Material for this task:

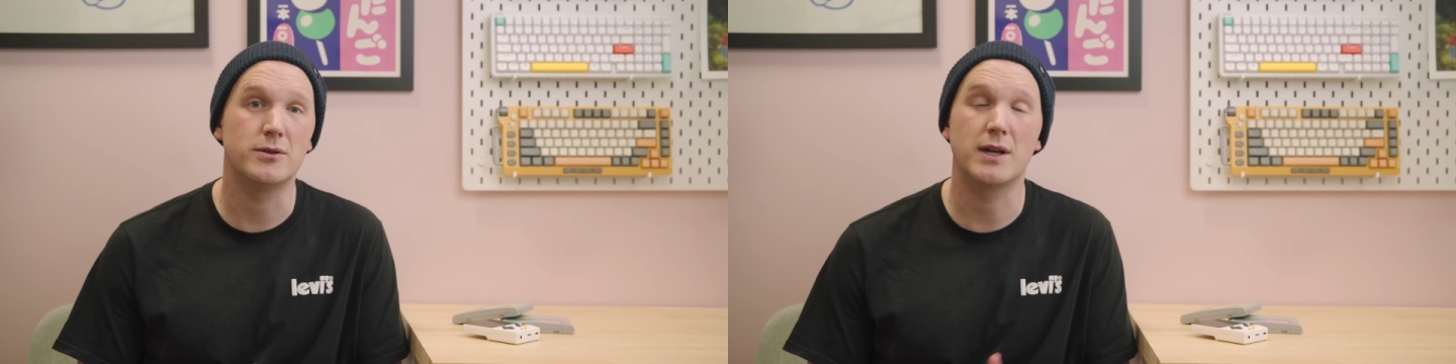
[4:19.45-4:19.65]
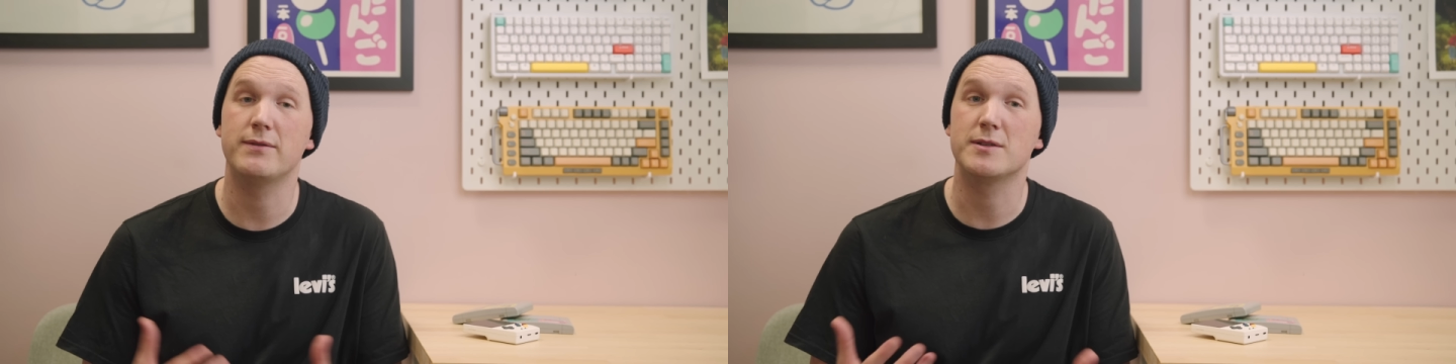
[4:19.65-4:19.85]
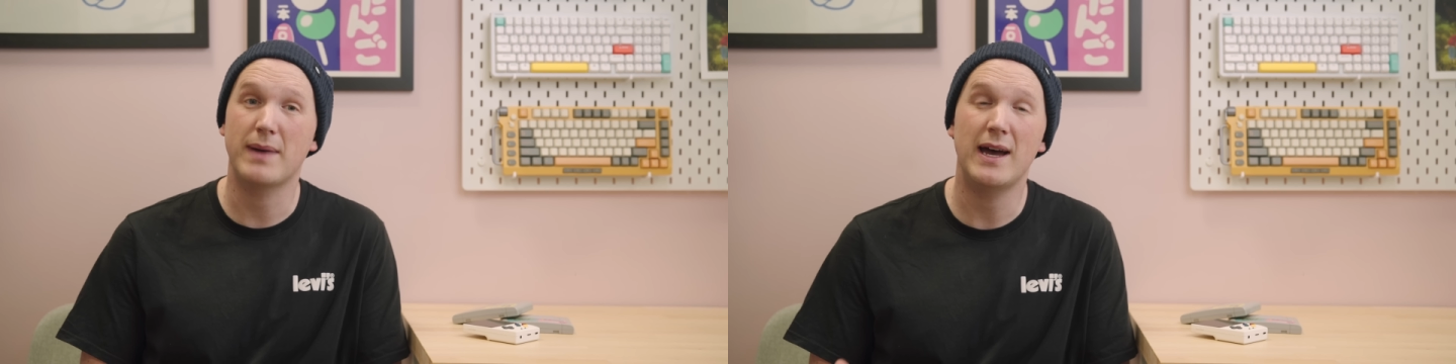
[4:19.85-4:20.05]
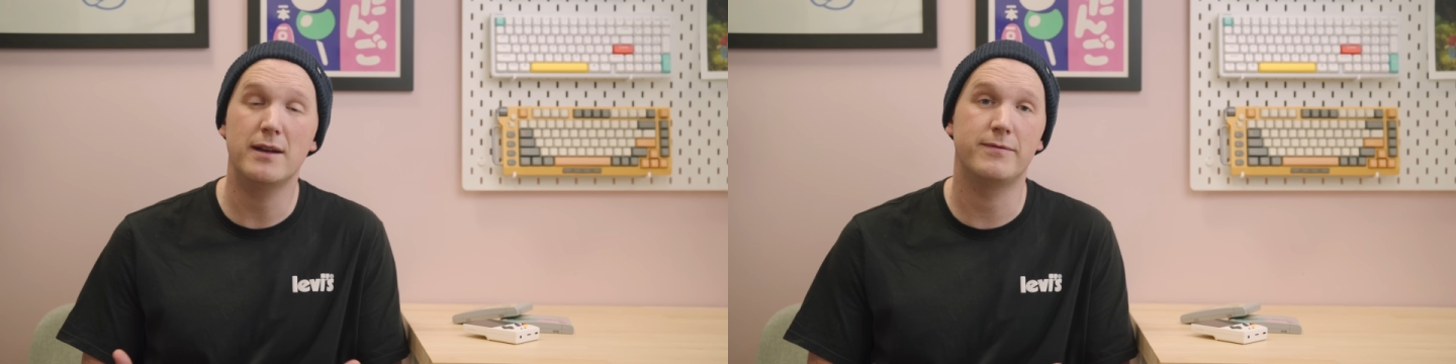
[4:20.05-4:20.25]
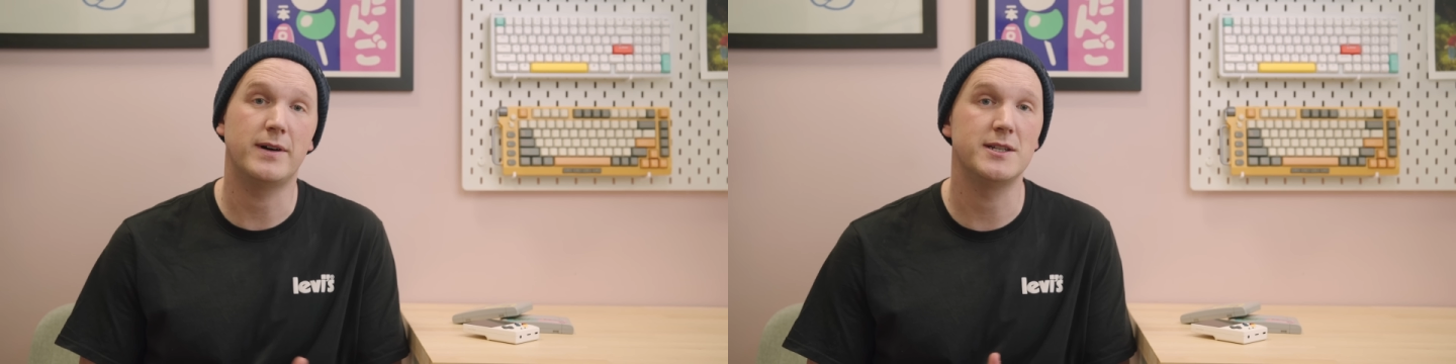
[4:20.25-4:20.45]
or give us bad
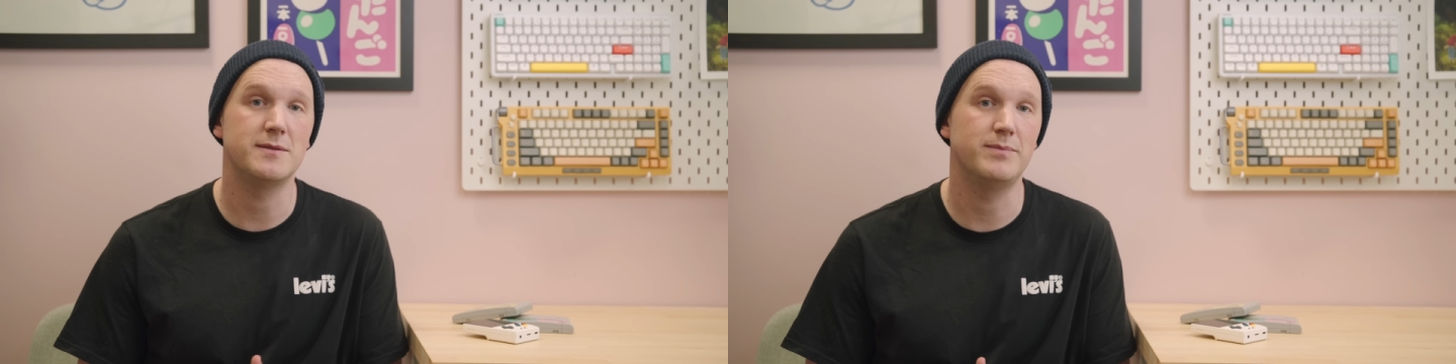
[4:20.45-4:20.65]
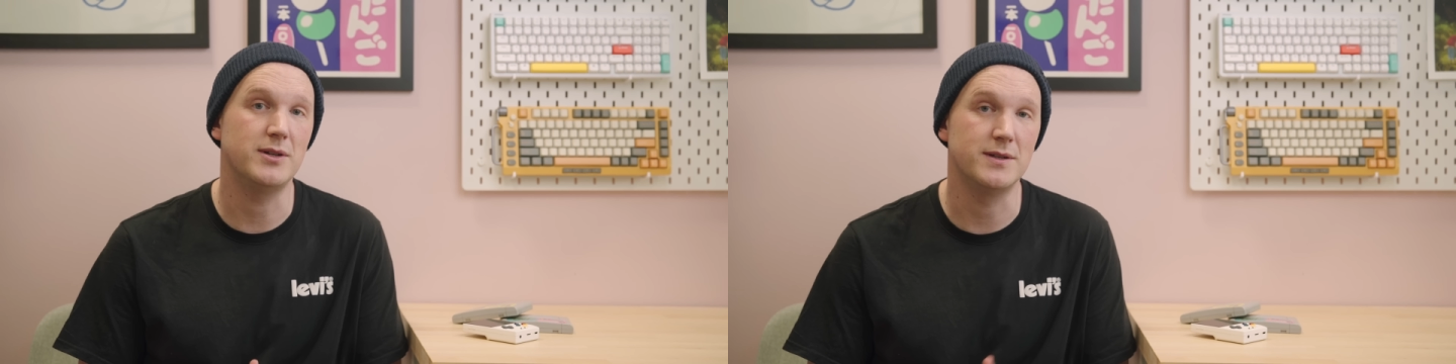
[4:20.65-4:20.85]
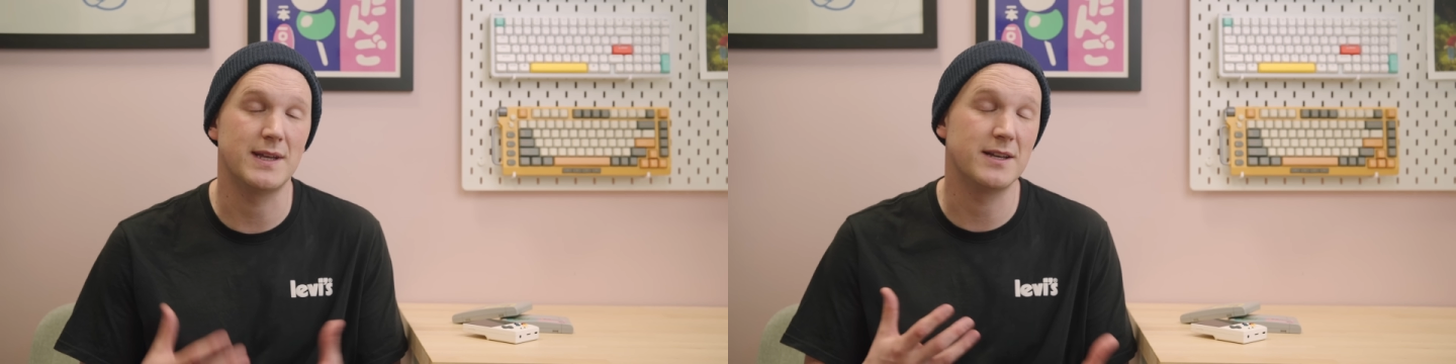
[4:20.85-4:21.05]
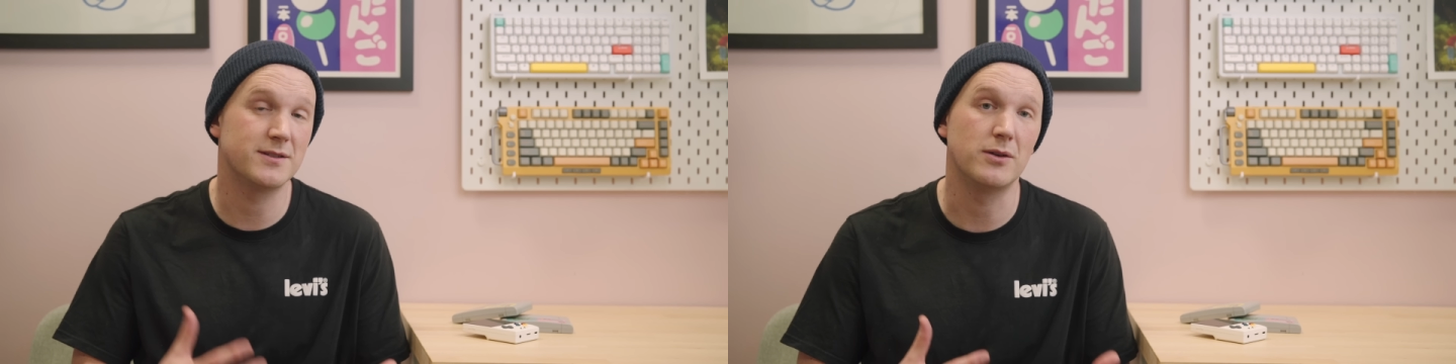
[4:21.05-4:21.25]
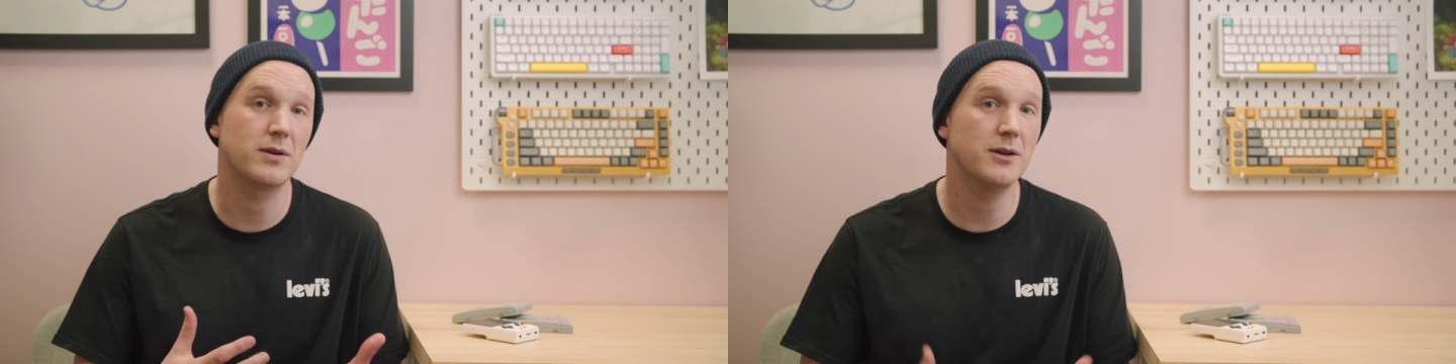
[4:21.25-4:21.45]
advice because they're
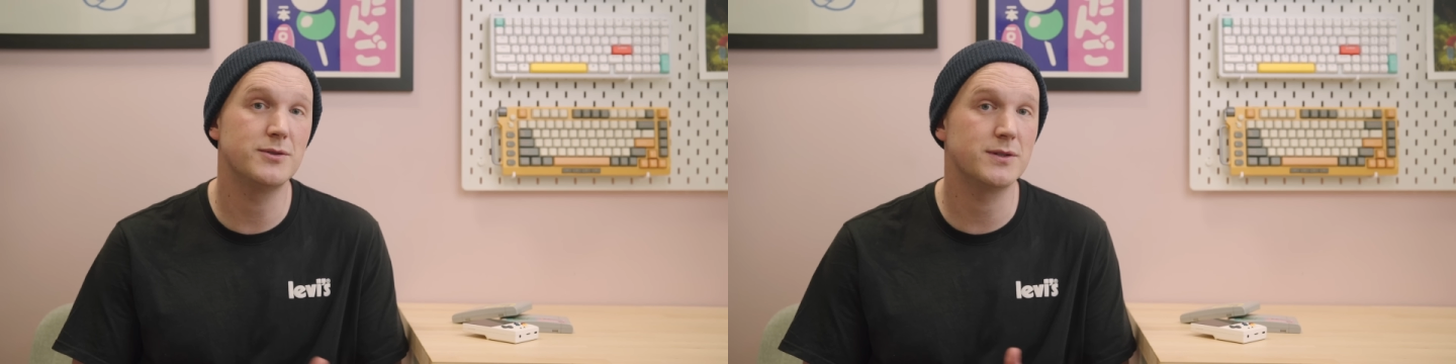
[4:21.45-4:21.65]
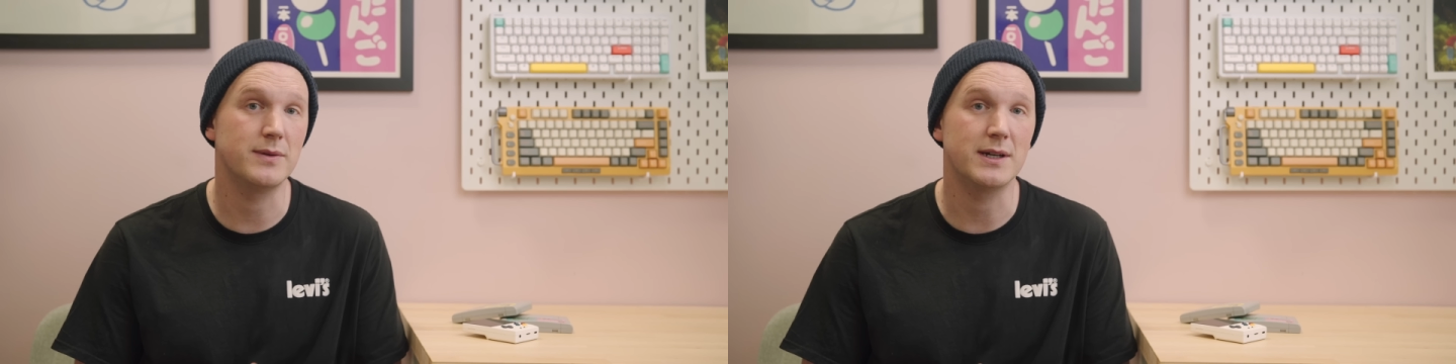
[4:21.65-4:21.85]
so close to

What is required: Omitting all pictures, restate word for word the lines from the one containing "[4:21.05-4:21.25]" through the last line of the data.

Response area:
[4:21.05-4:21.25]
[4:21.25-4:21.45]
advice because they're
[4:21.45-4:21.65]
[4:21.65-4:21.85]
so close to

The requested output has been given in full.